Shipping-Container Markets Along MetroLink Await Bi-State Decision
In January, St. Louis’ regional transit agency considered taking on operation of the embattled Loop Trolley — and ultimately declined to do so. At this month’s meeting of the Bi-State Development board, a totally different project’s future will come before the agency: the two shipping-container-sized grocery stores located along MetroLink in north St. Louis County.
The stores are operated by a nonprofit subcontractor, Link Market, which formed about two years ago. They were funded by a grant Bi-State was awarded from the Missouri Foundation for Health and meant to be a pilot project addressing the region’s food deserts. But this past summer, as reported by the St. Louis Post-Dispatch’s Tony Messenger, Link Market founder Dr. Jeremy Goss learned Bi-State had concerns about their financial viability.
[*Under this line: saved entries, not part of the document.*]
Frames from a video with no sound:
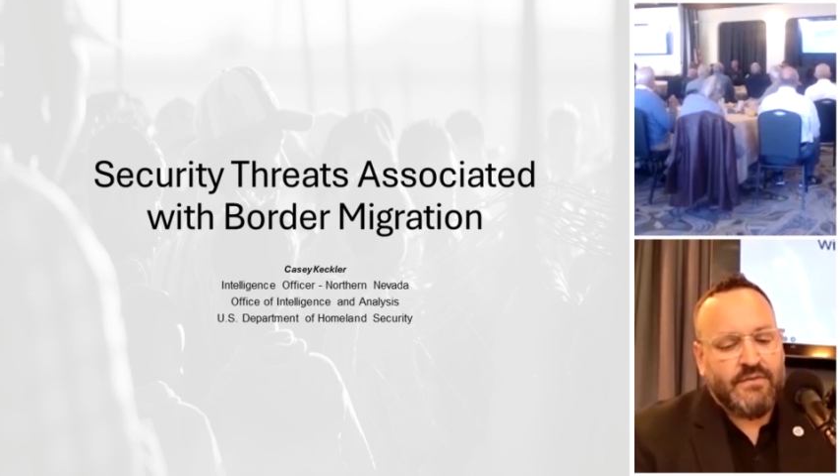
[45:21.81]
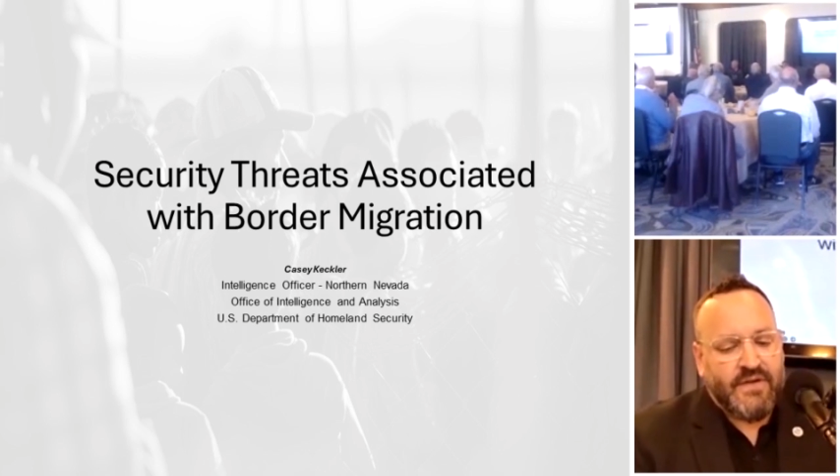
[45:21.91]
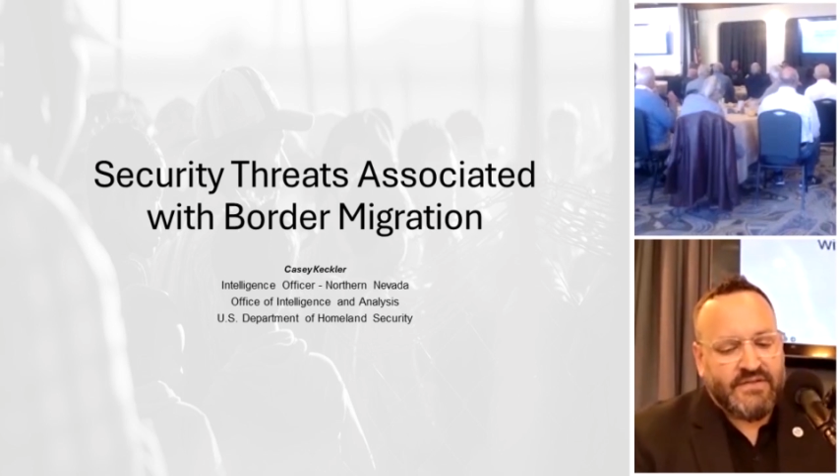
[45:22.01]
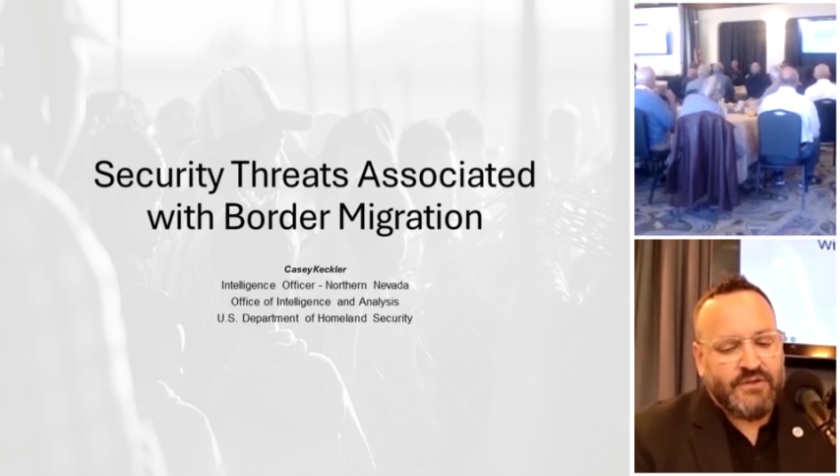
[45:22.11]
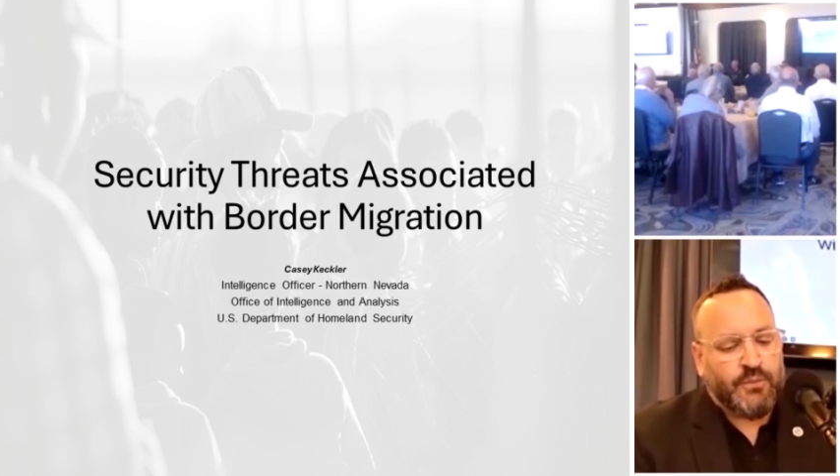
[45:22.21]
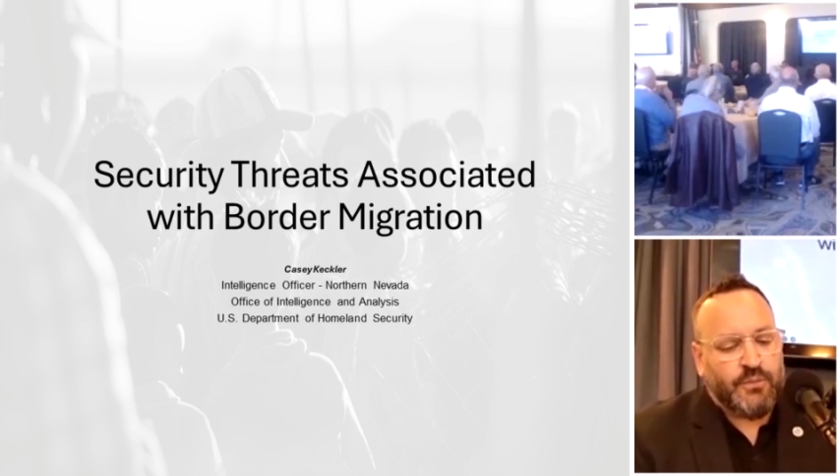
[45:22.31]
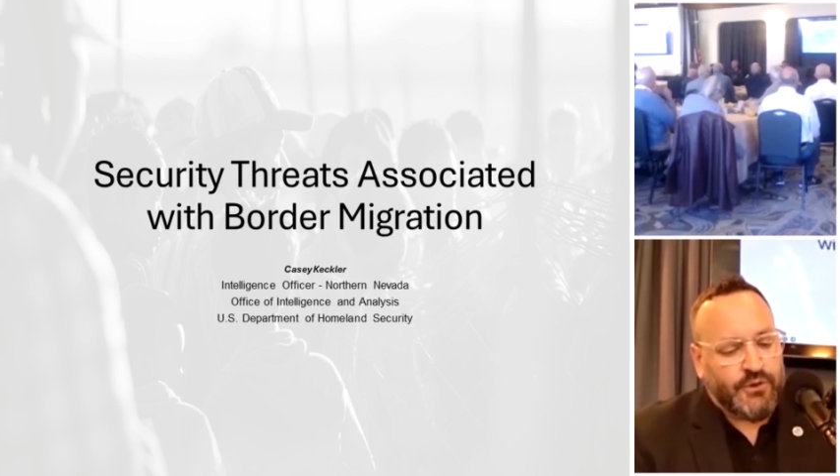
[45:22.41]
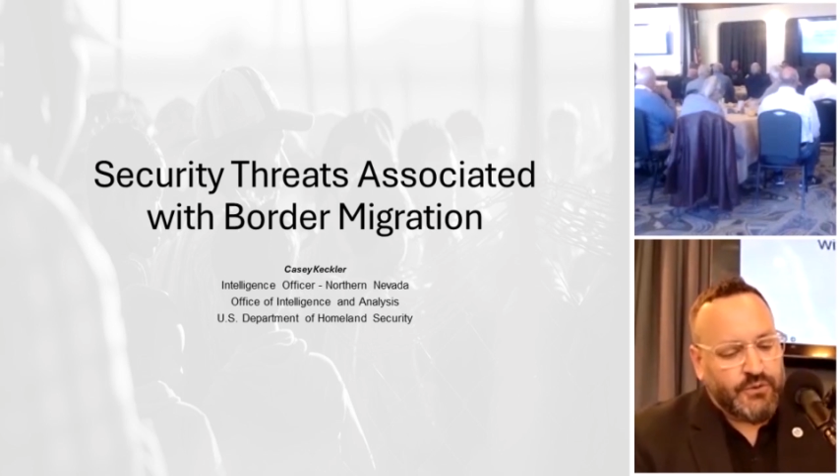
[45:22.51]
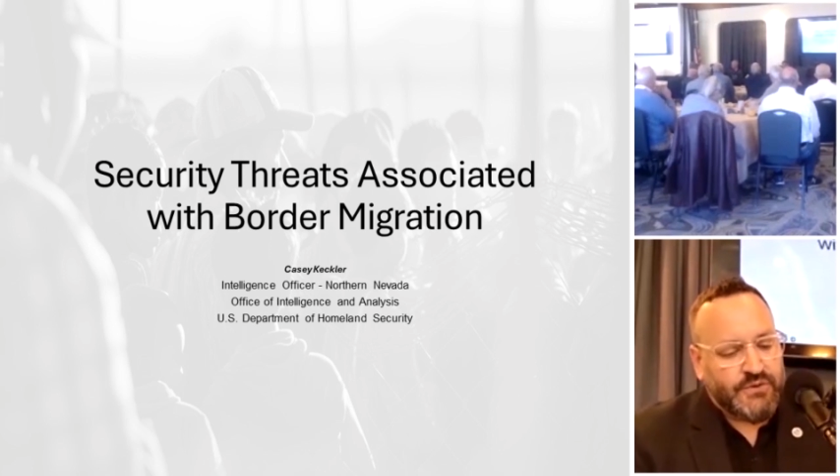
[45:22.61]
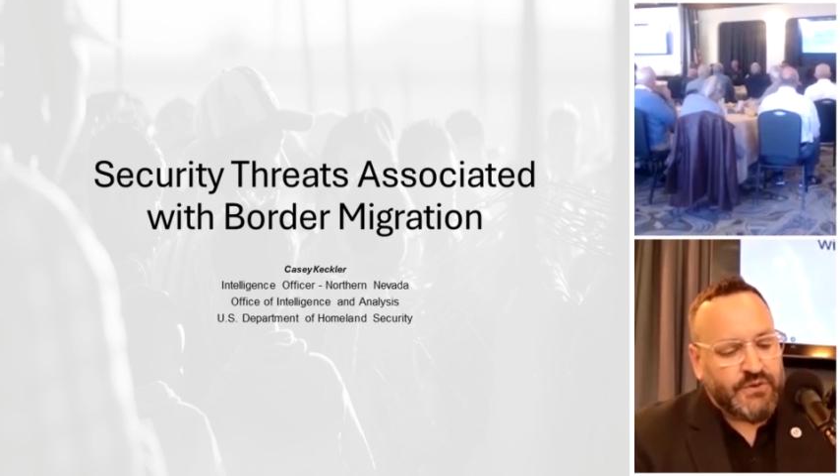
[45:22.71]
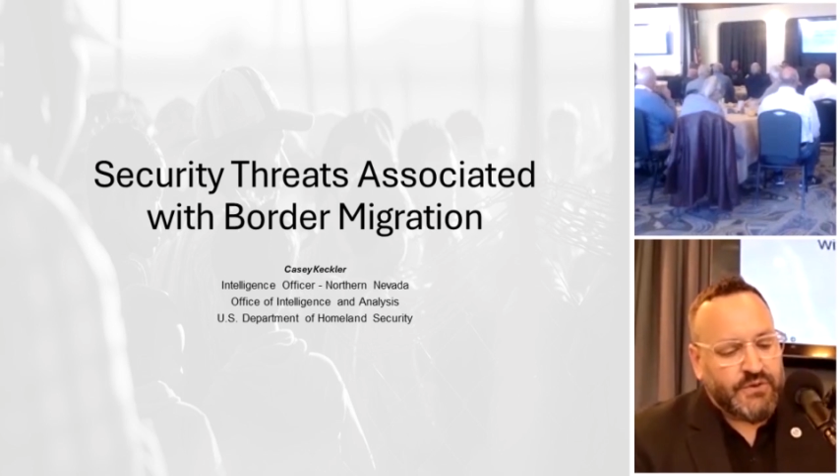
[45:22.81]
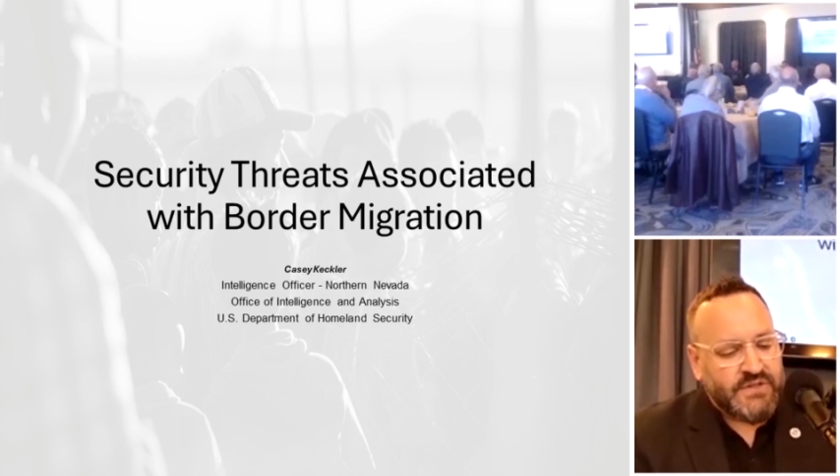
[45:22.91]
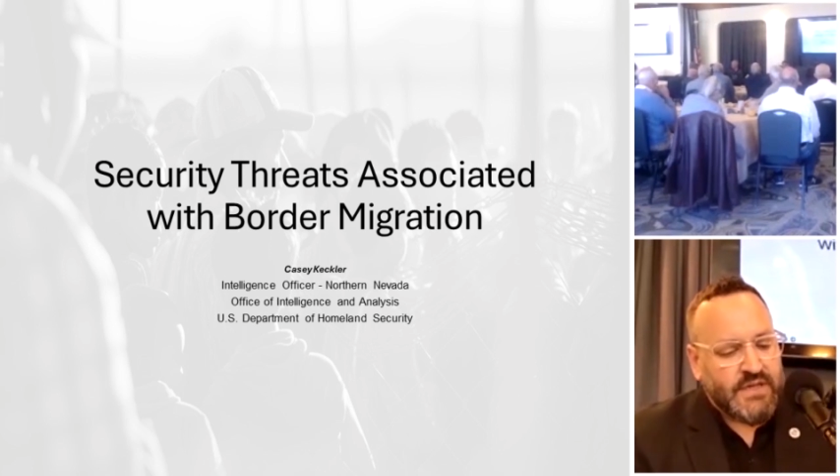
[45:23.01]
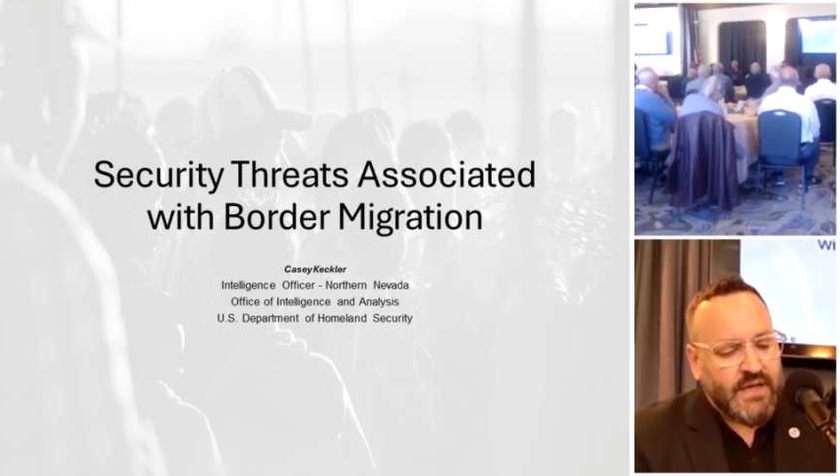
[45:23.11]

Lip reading: fentanyl producers,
After a meeting of various parties in St. Louis County Executive Sam Page’s office, the shipping-container markets got an extension from Bi-State. And as the St. Louis Post-Dispatch’s Andrew Nguyen explained on Wednesday’s St. Louis on the Air, Bi-State’s board should vote Feb. 21 on a proposal to donate the shipping containers to the Link Market.
That donation would allow Link Market to make some changes, Dr. Goss explained — including relocating the underserved market in Wellston, which is basically closed. He hopes to relocate the shipping container to the Grand MetroLink station.
“I think the vote that happens this month isn’t necessarily a severing of the partnership, whether they decide to give the markets to us or not,” Dr. Goss said. “Obviously, it’s our hope that they’ll make the decision to give them to us. It gives us control of the destiny of those markets, and it will allow us to relocate the Wellston market, which currently is underperforming, and put it into a community at one of their train stations where it could be of better service to more folks.”
The segment also included comments from Bi-State’s vice president for economic development, John Langa, and from area residents, who talked with production intern Joshua Phelps.